→ What you will do
Keep the pictures out. Restate the entries below word for word.

[Records contained in a dataset]
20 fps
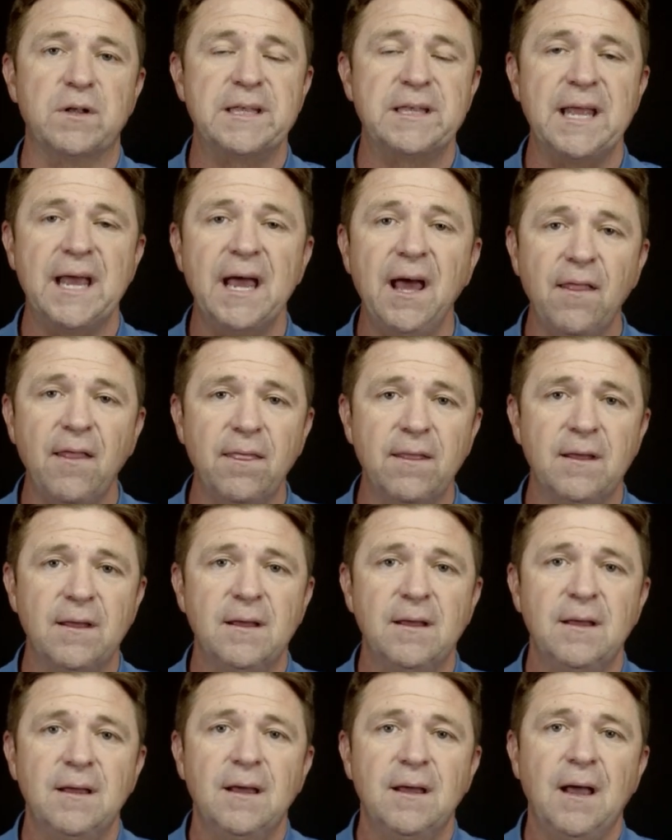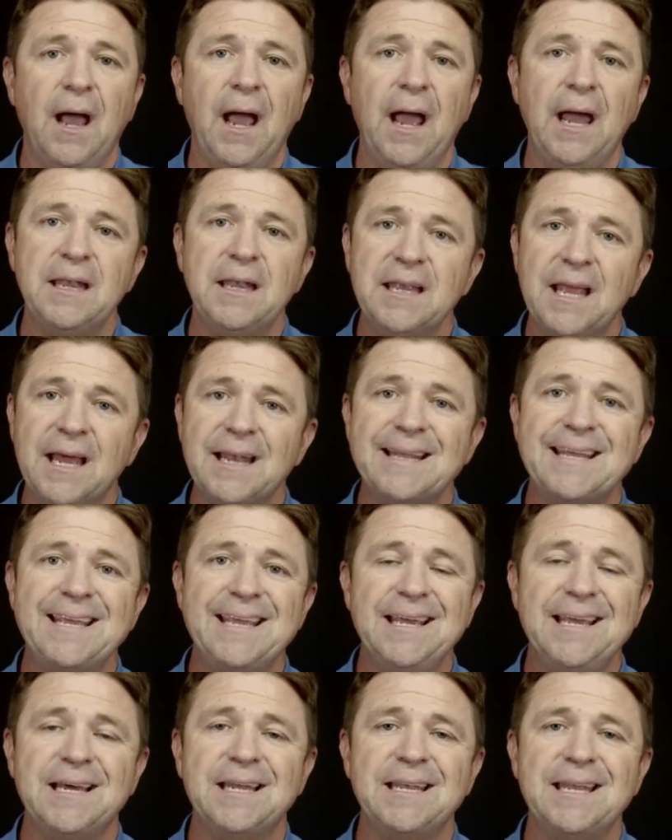death. And yet
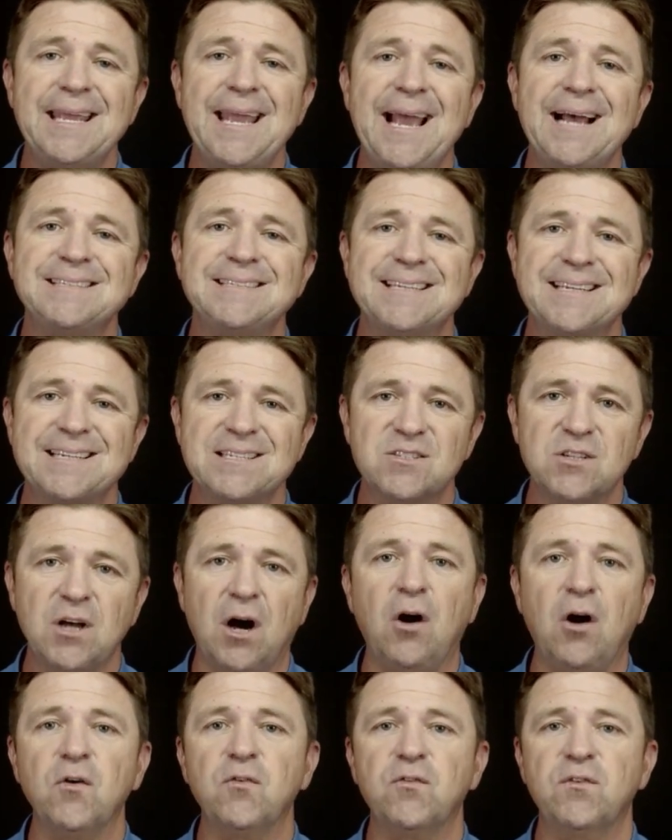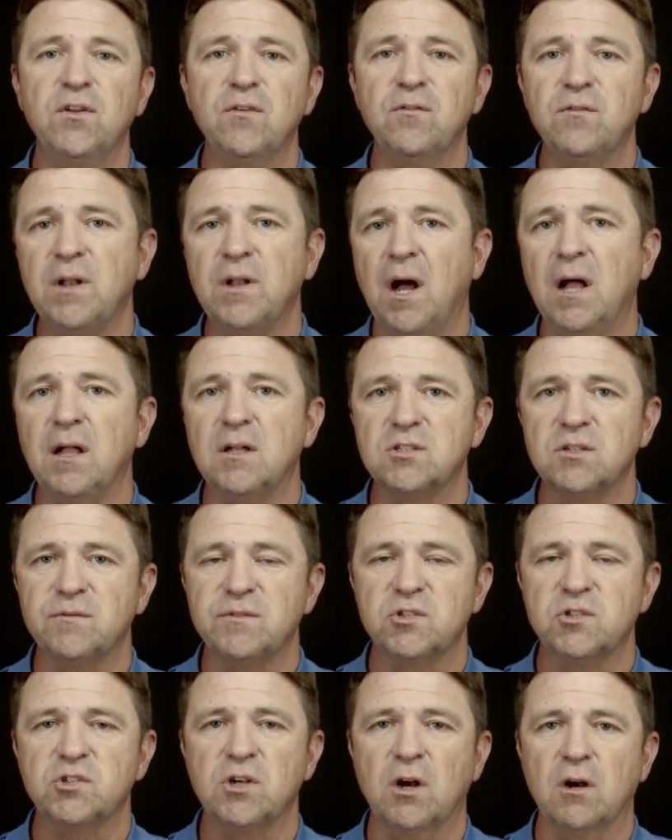again, he has exhaustive knowledge of
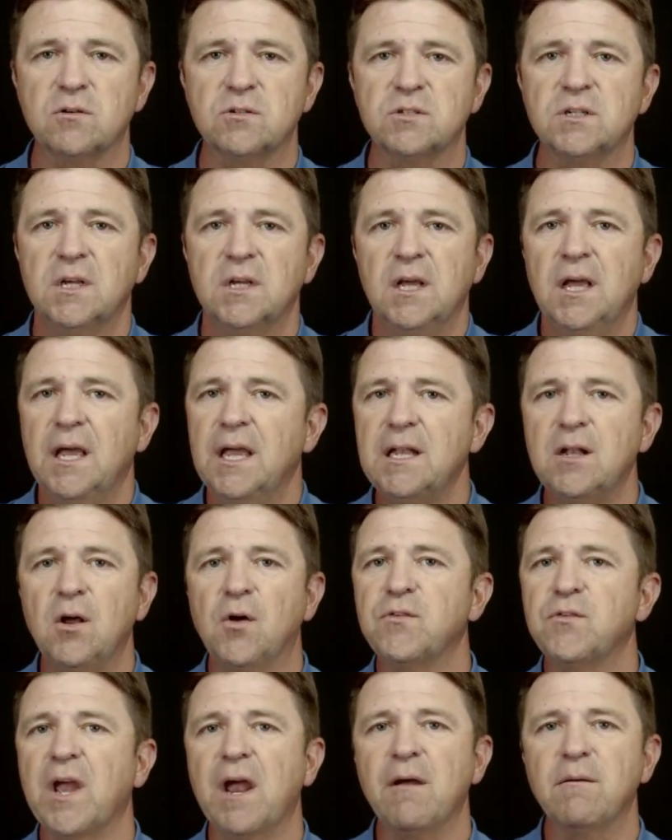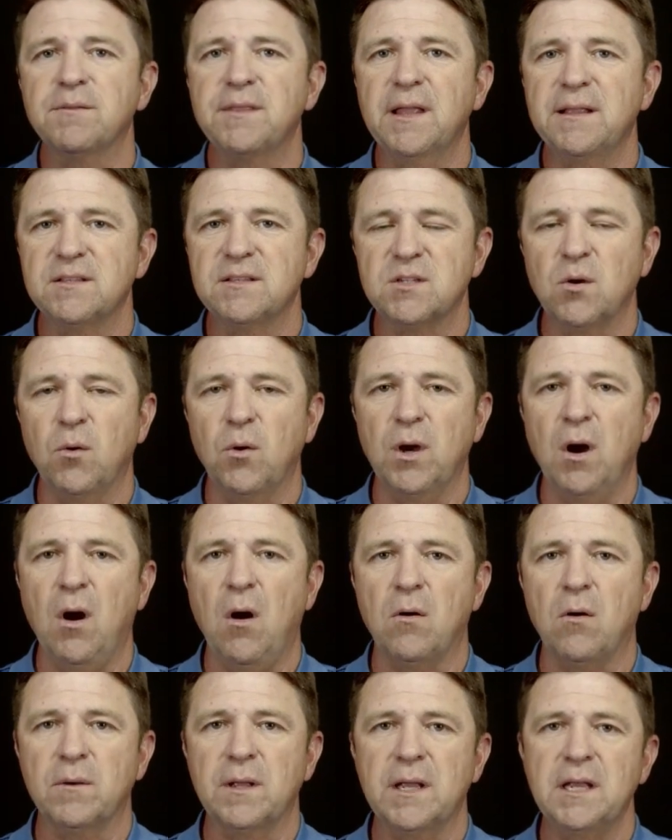his church. He knows everything that's going
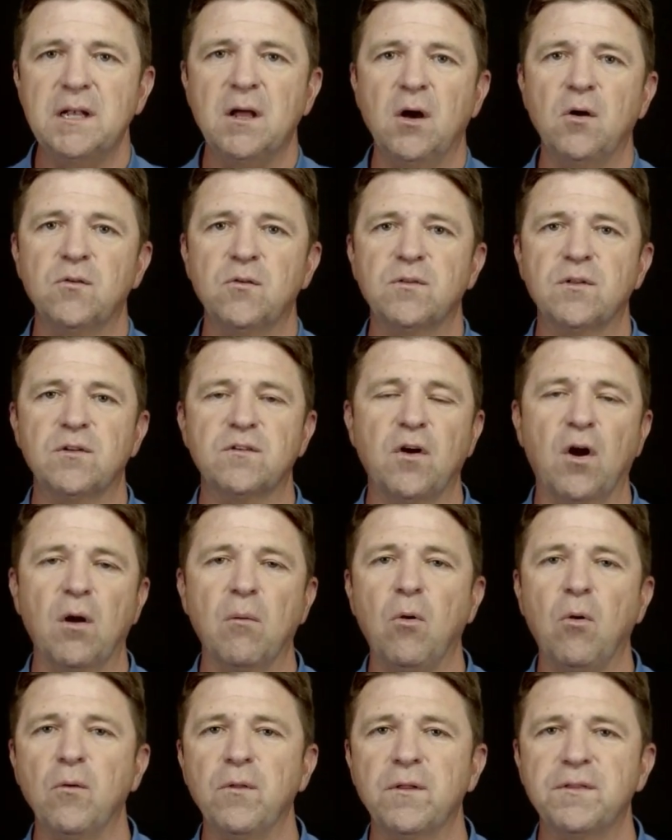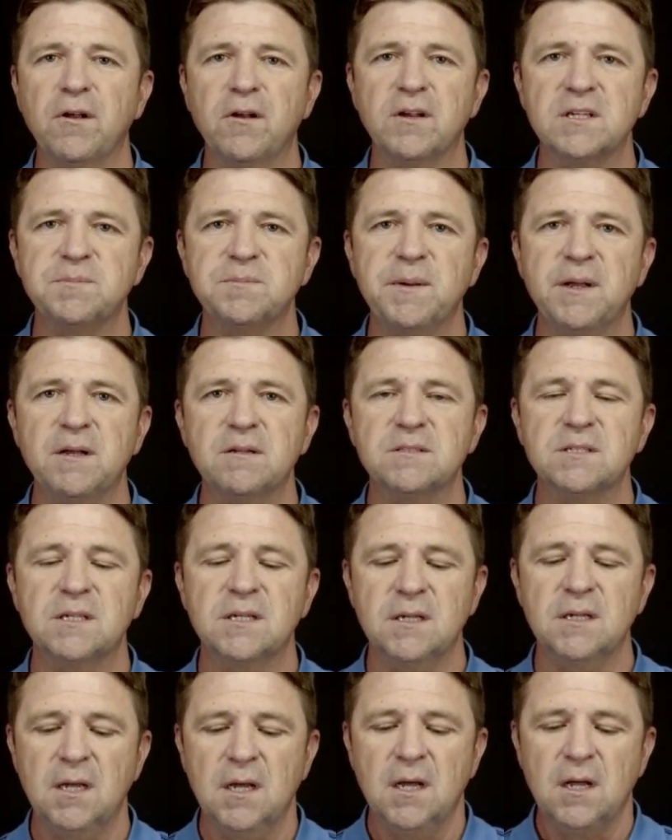on. He knows the turmoil that they're
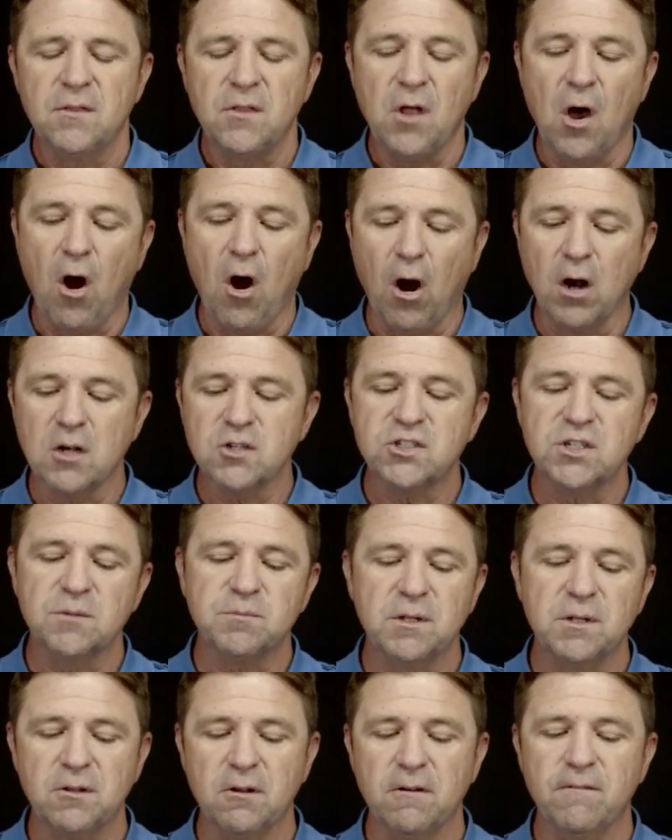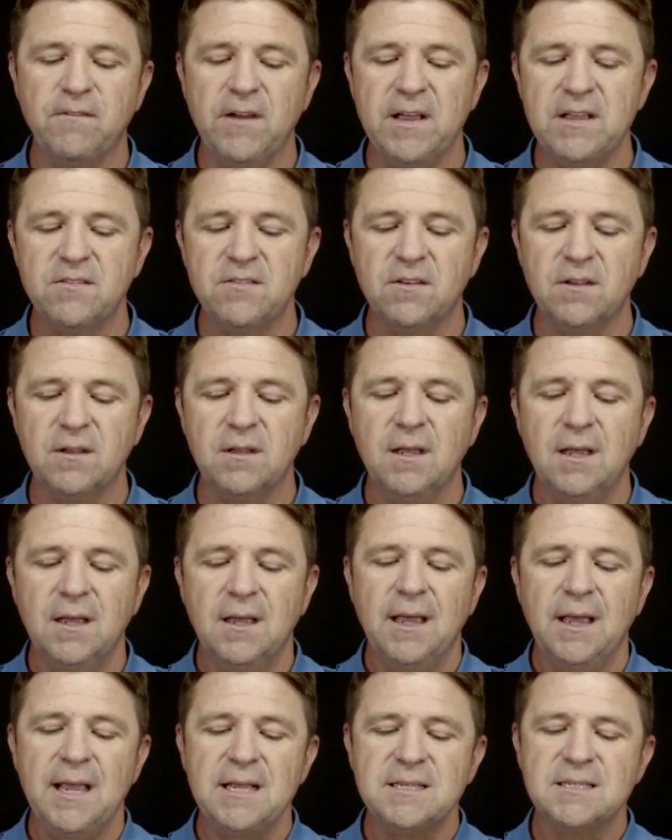experiencing, the hardship that they're facing.
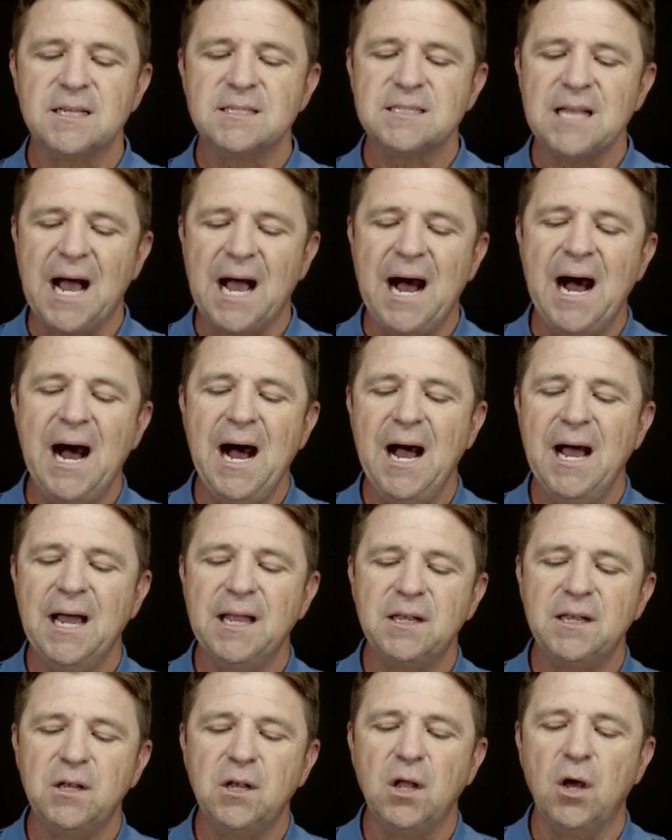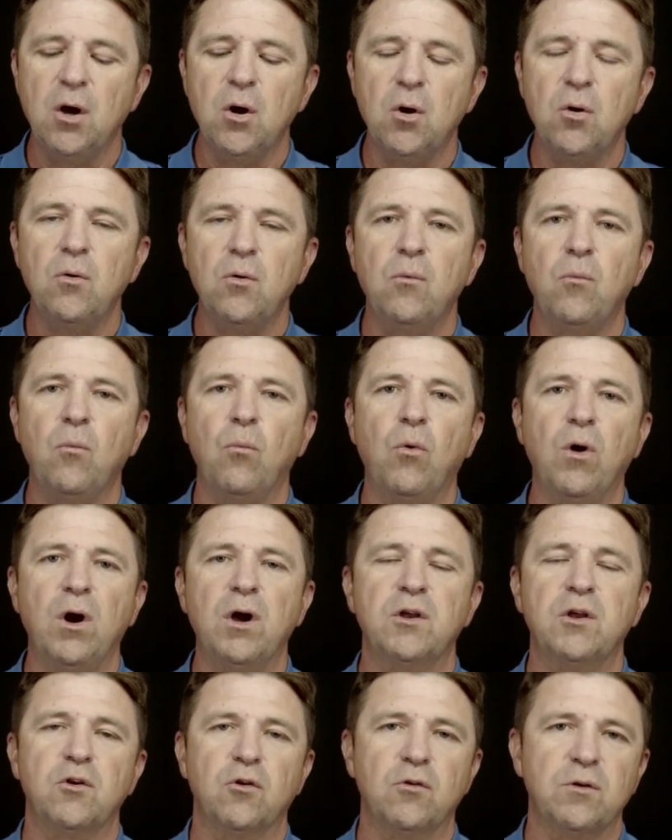He says, I know
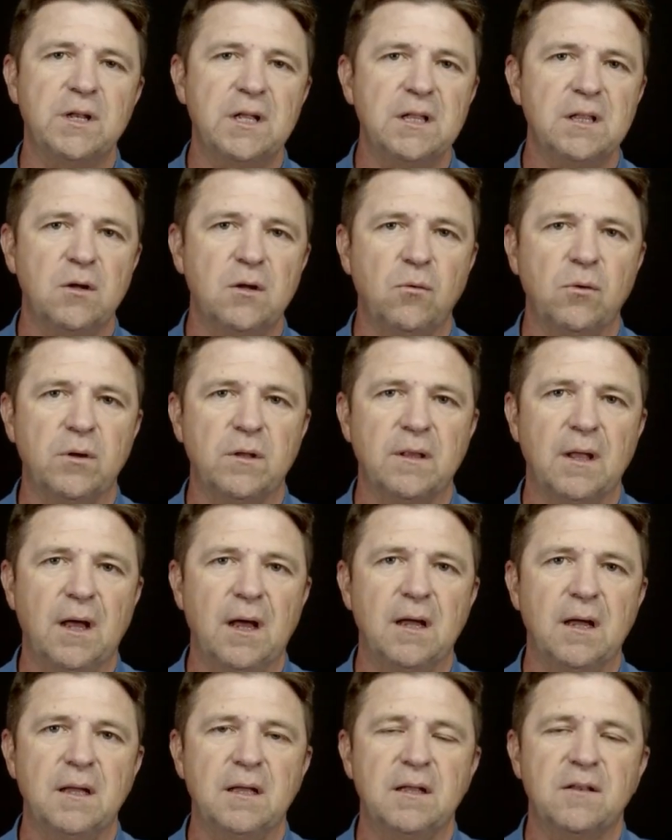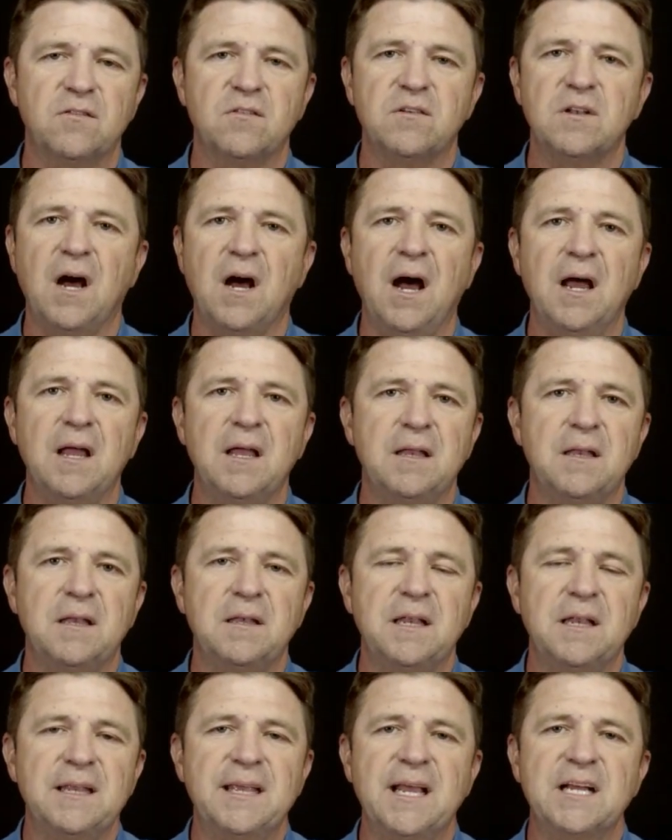what you're dealing with. Uh, it's not, it
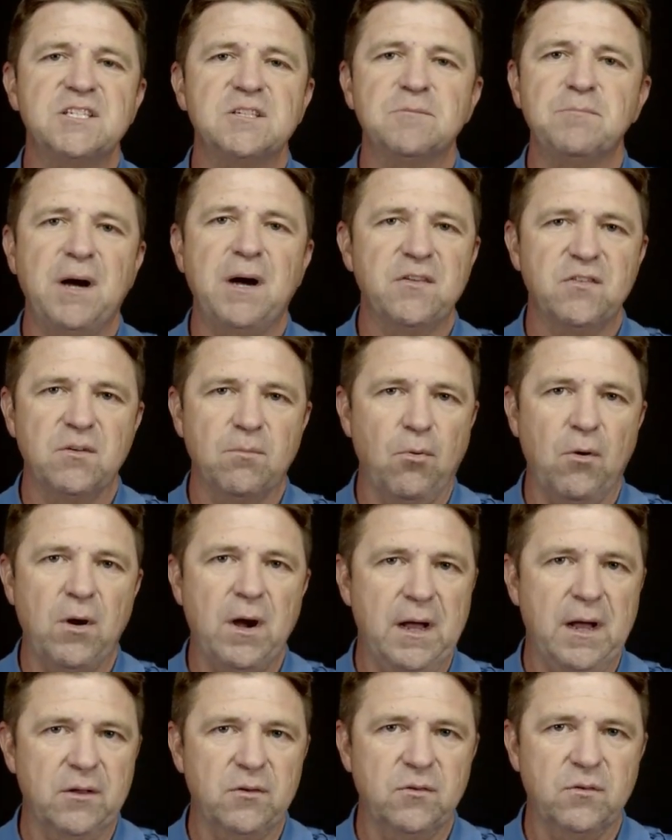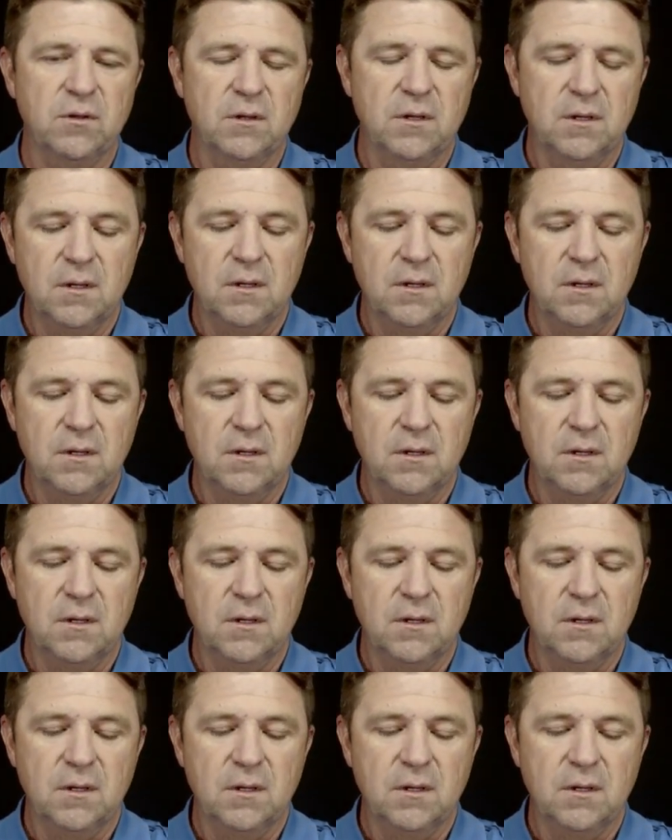didn't catch him by surprise.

→ Completed task
20 fps
death. And yet
again, he has exhaustive knowledge of
his church. He knows everything that's going
on. He knows the turmoil that they're
experiencing, the hardship that they're facing.
He says, I know
what you're dealing with. Uh, it's not, it
didn't catch him by surprise.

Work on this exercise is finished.